My husband checks to see if we’re running out of milk before he goes shopping. Is that also creepy? (/s) He has good shopping etiquette, which is a great quality in a partner! Your friends are wrong.

MeldoRoxl

NTA. Your friends are the assholes and your boyfriend is considerate. It’s not like he’s grilling you on your cycle. He’s in the store, he’s sees tampons, he buys them. Wtf is creepy about that?
RaveTheWarrior

Definitely NTA! Your boyfriend sounds super thoughtful. I often forget to keep track and buy pads for myself, so would be well impressed if I had a partner that remembered for me xD
rbar174

NTA. Your friends’ behaviour is crappy. It’s a shame your friend’s husband is too insecure to address menstrual issues, but your bf just sounds like a decent human.
PeggyHW

NTA.

From title was expecting to give opposite 🙂 but no, he sounds great.

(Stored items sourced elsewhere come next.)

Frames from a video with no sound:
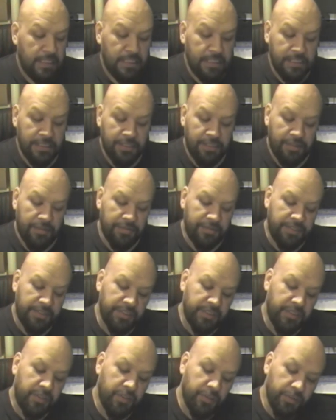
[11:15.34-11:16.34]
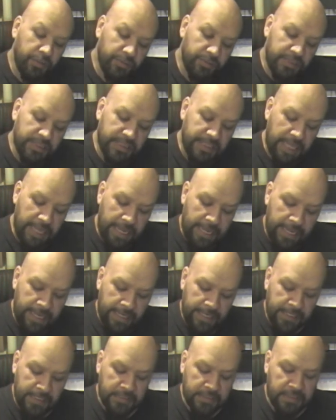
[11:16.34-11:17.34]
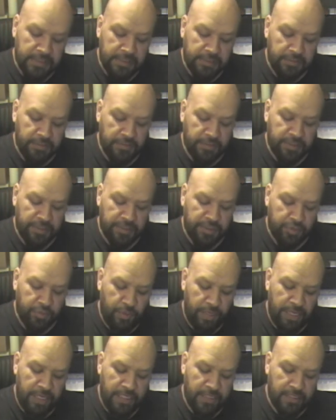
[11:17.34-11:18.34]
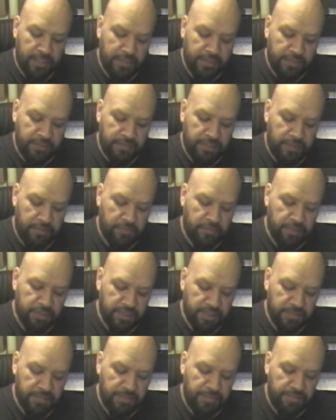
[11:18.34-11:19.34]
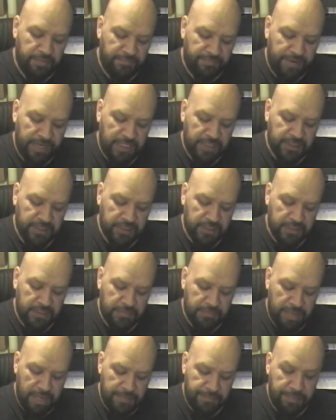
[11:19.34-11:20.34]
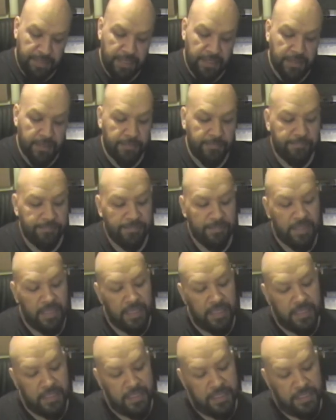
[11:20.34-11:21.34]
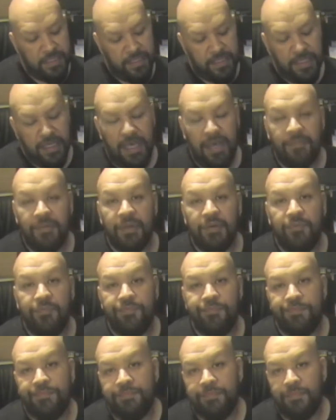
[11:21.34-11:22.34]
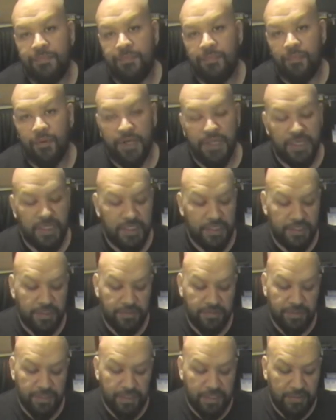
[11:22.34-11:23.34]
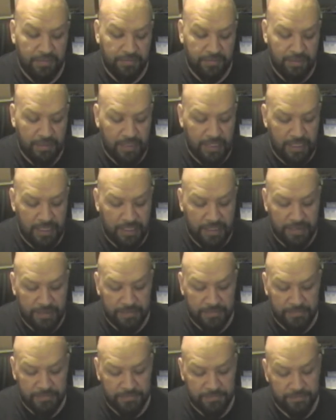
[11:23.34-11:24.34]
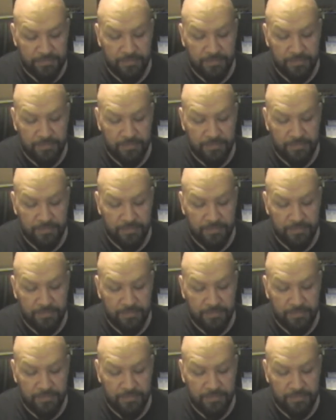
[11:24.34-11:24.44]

you know, there's glue stains, you know, the suede, there were some imperfections in my pair. I mean, what are you going to do, you know?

My partner of 15 years buys when needed. It’s weird to me to have a guy who won’t.

Koreanboie156

NTA, its actually really sweet and appreciated to have a partner that pays attention to detail. You should cut your “friends out.

Conclusion

The original poster (OP) is experiencing conflict because her friends reacted negatively to her positive description of her boyfriend’s attentiveness regarding menstrual products, labeling his helpfulness as ‘creepy.’ The OP is emotionally positioned in defense of her partner, viewing his actions as appreciated care, which directly clashes with her friends’ established expectation that such attentiveness is inappropriate or suspicious.

Is the boyfriend’s proactive care in recognizing and replacing necessary personal supplies an act of genuine partnership and attentiveness, or does the friends’ perception hold merit that such detailed observation crosses an inappropriate boundary? The core debate centers on whether thoughtful domestic partnership inherently involves minute, proactive attention to personal necessities, or if this level of observation warrants suspicion.